FEAST-May 2010 (from Maine Home+Design)
By Smith Galtney
Photographs by François Gagné
It’s an unseasonably glorious mid-March afternoon in Ogunquit, one of those premature spring afternoons that makes you want to pull a Ferris Bueller and bask in the sunlight. But Jeff Porter and Gary Pucciarelli—two of the men behind Five-O, one of the area’s few restaurants that stays open year-round—don’t need to call in sick. Both are on mid-winter break, technically, with Five-O’s doors not scheduled to reopen until the end of March. Yet here they are, tucked inside the bistro’s upstairs offices, talking shop and thinking ahead.
“We have to work as hard in the off-season as we do in the summertime,” says Pucciarelli, who triples as Five-O’s vice president, general manager, and house bartender. “Come the third week in June, we’re busy every day, from open to close, through most of September. But in the winter, we have to work just as hard to get the word out and let people know, ‘Yes, we’re still open. Yes, we’re still here.'”
Indeed, Five-O’s envious location—right in Ogunquit’s sweet spot, just off the intersection of Route 1 and Shore Road—makes serving a full house in summer as easy as opening all the windows and hanging up an “Open” sign. By October, though, most of the hotels are closed, the population shrinks to 1,200 residents, and it’s time to pound the pavement again. “Even people in Portland and Portsmouth think everything here’s shut down,” says Porter, Five-O’s president. “But there’s a lot to do, it’s nice!”
To keep things lively during the chilly seasons, Five-O hosts monthly wine dinners with seasonal menus, as well as events that coincide with the numerous yearly celebrations launched by Ogunquit’s Chamber of Commerce: Patriots Day, Cinco de Mayo, Christmas by the Sea, New Year’s Eve, OgunquitFest in October, and two annual Restaurant Weeks. Package deals with nearby hotels and a corporate sponsorship of the Ogunquit Playhouse lure the weekend-getaway set.
Five-O first opened back in 2001, under a different owner, as more of a neighborhood diner. According to Pucciarelli, who started as the house bartender in 2003, “They didn’t really have a chef. Just cooks cooking and putting out the fare—maybe not so many fresh ingredients, more frozen things, less of an emphasis on local agriculture, things like that.”
In 2004, Porter and his partner, Donato Tramuto, stepped in and bought the place. Teaming with Pucciarelli, they transformed Five-O into a finer white-cloth—yet still casual—dining establishment, bringing in a trained chef and serving Mediterranean fare with a farm-to-table New England touch. In 2006, the three men turned the space next door into Café Preggo, a more laid-back summertime trattoria that just may serve the best pizza in Maine.
Perhaps inspired by Café Preggo’s less formal atmosphere, the Five-O team decided their original endeavor was ready for a change.
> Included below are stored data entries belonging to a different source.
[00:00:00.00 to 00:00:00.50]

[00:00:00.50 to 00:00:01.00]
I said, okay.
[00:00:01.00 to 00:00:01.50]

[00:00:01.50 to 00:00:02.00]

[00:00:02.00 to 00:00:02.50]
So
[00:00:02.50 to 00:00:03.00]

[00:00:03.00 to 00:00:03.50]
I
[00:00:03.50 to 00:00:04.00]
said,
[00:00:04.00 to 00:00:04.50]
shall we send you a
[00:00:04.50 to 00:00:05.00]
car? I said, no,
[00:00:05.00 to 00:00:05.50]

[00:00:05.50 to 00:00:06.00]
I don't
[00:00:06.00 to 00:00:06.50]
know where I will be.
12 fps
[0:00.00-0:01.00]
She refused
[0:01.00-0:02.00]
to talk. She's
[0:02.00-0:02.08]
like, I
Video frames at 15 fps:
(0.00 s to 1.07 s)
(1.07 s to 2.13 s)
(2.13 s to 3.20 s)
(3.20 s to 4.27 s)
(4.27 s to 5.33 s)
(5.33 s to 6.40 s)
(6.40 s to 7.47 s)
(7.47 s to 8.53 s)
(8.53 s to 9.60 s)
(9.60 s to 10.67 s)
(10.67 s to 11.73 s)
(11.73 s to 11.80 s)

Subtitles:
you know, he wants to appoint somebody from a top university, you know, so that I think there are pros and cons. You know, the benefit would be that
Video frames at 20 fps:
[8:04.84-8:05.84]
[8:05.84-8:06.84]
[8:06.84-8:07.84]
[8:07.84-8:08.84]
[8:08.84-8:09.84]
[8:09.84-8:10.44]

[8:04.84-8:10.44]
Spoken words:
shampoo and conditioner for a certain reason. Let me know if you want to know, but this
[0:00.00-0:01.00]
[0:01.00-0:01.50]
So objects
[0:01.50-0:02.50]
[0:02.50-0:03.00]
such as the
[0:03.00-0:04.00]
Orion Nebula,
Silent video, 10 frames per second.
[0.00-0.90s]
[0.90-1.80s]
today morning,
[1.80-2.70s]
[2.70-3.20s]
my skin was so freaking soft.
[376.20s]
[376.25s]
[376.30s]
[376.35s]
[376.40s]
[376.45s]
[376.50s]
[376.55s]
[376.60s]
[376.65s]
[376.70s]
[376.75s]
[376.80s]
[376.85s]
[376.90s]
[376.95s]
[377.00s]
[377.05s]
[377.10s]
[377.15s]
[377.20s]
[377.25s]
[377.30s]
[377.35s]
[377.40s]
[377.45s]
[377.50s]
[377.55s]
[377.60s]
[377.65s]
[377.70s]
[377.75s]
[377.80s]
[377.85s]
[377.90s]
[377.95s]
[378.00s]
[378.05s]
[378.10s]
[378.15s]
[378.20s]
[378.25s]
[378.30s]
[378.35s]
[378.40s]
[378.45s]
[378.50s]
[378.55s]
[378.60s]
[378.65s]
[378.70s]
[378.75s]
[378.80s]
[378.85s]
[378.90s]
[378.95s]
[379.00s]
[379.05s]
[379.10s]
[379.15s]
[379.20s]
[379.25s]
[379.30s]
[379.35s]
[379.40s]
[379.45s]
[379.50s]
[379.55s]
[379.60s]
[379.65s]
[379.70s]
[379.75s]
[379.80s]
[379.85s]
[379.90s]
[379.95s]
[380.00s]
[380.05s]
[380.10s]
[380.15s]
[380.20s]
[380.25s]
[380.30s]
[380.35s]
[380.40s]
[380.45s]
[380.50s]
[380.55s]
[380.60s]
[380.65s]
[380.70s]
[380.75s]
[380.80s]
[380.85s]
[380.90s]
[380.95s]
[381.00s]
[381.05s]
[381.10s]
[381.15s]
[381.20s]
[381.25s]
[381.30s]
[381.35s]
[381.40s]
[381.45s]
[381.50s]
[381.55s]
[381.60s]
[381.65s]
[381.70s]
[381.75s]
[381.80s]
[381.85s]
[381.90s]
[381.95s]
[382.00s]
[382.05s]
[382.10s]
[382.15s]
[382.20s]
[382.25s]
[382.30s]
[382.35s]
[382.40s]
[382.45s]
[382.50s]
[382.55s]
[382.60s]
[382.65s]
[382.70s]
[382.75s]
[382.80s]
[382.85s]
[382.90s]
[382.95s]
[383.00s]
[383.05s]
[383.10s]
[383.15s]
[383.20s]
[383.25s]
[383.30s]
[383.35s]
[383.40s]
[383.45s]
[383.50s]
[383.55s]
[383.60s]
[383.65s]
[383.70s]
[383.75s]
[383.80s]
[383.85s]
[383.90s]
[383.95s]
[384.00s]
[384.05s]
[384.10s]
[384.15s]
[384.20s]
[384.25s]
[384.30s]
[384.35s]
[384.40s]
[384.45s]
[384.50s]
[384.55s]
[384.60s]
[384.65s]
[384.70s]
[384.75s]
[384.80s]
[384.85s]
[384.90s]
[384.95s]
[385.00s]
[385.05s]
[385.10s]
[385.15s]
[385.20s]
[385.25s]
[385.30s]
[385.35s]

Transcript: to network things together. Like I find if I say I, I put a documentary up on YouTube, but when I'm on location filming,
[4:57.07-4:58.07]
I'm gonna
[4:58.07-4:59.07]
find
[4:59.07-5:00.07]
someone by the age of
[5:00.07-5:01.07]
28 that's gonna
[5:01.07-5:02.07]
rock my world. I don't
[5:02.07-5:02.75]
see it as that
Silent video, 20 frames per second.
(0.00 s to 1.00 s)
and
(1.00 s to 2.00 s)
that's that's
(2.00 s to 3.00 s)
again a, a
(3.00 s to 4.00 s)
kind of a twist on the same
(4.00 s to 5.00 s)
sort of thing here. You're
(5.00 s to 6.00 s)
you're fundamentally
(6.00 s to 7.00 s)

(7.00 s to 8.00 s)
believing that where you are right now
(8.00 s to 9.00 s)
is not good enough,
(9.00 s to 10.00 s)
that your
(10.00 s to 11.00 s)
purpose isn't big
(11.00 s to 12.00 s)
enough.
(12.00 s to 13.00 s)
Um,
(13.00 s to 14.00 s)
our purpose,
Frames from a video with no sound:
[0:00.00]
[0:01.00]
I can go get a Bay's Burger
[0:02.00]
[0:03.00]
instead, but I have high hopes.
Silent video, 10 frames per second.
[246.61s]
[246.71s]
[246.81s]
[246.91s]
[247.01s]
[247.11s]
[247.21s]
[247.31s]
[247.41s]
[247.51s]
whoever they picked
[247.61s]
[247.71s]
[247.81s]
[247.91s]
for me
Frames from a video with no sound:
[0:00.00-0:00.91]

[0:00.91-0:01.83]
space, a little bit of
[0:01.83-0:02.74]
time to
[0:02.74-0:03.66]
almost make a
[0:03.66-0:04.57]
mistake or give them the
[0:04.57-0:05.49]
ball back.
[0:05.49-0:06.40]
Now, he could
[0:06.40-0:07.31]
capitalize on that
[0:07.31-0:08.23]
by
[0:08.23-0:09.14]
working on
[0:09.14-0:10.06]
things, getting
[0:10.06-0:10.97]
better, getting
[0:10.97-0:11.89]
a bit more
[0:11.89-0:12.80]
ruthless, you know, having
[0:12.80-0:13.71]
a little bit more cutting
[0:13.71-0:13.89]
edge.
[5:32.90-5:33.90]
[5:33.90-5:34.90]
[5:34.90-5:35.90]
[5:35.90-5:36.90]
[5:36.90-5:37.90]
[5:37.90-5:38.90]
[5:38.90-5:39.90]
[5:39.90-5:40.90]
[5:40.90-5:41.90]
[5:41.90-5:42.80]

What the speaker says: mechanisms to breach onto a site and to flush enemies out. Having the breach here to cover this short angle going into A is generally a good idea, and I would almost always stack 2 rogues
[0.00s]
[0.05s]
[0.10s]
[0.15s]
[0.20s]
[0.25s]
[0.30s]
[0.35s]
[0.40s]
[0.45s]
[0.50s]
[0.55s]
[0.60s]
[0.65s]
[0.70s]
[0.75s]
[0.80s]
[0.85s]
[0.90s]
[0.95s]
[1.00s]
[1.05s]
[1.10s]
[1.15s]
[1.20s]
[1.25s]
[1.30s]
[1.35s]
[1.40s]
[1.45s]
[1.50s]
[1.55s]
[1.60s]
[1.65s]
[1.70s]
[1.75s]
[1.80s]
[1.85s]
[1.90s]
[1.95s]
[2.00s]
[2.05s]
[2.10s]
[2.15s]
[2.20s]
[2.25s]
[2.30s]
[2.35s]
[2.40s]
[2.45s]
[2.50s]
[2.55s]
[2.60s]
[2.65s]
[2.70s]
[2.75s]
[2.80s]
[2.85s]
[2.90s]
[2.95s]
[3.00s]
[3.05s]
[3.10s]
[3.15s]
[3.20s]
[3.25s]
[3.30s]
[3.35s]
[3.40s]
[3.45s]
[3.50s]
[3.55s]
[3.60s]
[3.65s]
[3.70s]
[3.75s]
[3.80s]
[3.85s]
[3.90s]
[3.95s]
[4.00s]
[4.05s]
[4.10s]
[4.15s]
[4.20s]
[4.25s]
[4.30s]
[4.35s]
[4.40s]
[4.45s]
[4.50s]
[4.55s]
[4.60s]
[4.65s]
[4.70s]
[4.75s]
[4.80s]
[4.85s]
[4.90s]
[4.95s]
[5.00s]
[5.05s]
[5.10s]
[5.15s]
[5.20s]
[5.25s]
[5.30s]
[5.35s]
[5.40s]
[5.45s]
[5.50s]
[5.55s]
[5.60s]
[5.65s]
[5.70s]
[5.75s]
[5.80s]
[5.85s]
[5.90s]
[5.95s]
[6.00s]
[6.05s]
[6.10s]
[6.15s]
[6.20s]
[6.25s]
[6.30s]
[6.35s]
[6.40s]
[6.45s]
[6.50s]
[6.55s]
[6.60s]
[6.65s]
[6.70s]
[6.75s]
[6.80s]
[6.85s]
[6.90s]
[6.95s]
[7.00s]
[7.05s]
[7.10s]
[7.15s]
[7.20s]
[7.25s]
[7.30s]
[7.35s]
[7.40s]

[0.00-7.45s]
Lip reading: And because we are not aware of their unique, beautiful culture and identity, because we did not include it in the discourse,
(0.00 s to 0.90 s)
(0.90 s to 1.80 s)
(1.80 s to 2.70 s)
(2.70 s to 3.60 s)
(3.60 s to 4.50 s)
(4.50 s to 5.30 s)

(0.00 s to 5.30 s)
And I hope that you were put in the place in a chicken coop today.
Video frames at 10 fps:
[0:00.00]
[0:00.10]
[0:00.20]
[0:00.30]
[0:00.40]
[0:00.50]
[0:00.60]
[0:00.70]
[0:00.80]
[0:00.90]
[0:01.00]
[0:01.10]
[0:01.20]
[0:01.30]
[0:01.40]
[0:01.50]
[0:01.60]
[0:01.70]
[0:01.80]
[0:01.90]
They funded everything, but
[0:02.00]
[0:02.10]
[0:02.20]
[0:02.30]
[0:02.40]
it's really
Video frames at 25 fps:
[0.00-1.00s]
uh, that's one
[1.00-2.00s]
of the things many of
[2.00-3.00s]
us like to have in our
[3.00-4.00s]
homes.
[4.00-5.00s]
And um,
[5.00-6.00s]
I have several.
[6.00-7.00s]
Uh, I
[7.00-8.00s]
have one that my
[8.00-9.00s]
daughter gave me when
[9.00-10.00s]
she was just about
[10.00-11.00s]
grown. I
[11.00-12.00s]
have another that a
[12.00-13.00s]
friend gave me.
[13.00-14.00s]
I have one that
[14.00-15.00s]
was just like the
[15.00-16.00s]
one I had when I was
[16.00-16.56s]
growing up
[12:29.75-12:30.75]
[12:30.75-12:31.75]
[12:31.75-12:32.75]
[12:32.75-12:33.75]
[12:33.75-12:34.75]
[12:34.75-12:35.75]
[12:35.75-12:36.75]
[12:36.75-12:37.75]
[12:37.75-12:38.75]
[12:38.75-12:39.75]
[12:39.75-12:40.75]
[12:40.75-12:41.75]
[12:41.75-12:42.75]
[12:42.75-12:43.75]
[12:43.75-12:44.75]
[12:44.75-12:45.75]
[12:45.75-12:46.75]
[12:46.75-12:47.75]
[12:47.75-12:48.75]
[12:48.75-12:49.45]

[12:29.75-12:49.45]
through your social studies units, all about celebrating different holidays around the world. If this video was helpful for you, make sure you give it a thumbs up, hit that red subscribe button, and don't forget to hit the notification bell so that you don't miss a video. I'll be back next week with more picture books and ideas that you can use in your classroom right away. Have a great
Call it Five-O 2.0.
“We decided we didn’t want to do the white-tablecloth thing anymore,” says Porter. “We wanted it to be more comfortable, more approachable. We painted the walls yellow, so it would feel bright and wouldn’t appear to be stuffy.” Adds Pucciarelli, “A lot of times, people associate white tablecloths with something not in their realm of affordability, and we didn’t want to be a special-occasion restaurant. We wanted people to feel like they could come here a couple of times a week.”
Earlier this year, just before closing up for the mid-winter break, they hired a new chef, Will Foden, who will be serving up sea urchin with lardo, Tuscan chicken-liver crostini, and arancinis with truffle honey, among other dishes. The emphasis is on simple, approachable dishes with Italian and Spanish influences, all driven by fresh native ingredients. “We want the Five-O experience to be all about the food, and about it making the guests feel good,” he says.
All of which goes back to the lifeline that keeps Five-O open during the off-season: the locals. They are the customers who keep coming back, whether for this month’s wine tasting or Sunday jazz brunch or seven-dollar-entree night on Mondays. “Friday nights we fire up the oven at Café Preggo and bring pies over for pizza nights,” says Pucciarelli. “It’s our busiest night of the week because people love our pizza so much.” (FYI: Pucciarelli’s wife, who also works at Five-O, is now pregnant. They’re already receiving gifts. A customer insisted on throwing her a baby shower and wouldn’t take no for an answer, so that’s how good the pizza is!)
Finally, there’s the contribution of Tramuto, who’s known throughout the Ogunquit community simply as “Donato.” Ask his two colleagues to define his role and they seem a bit stumped. A host? A chairman? No, not really. “He’s most like a celebrity,” says Pucciarelli. “Like, if this was a Tony Roma’s, he’d be Tony Roma.”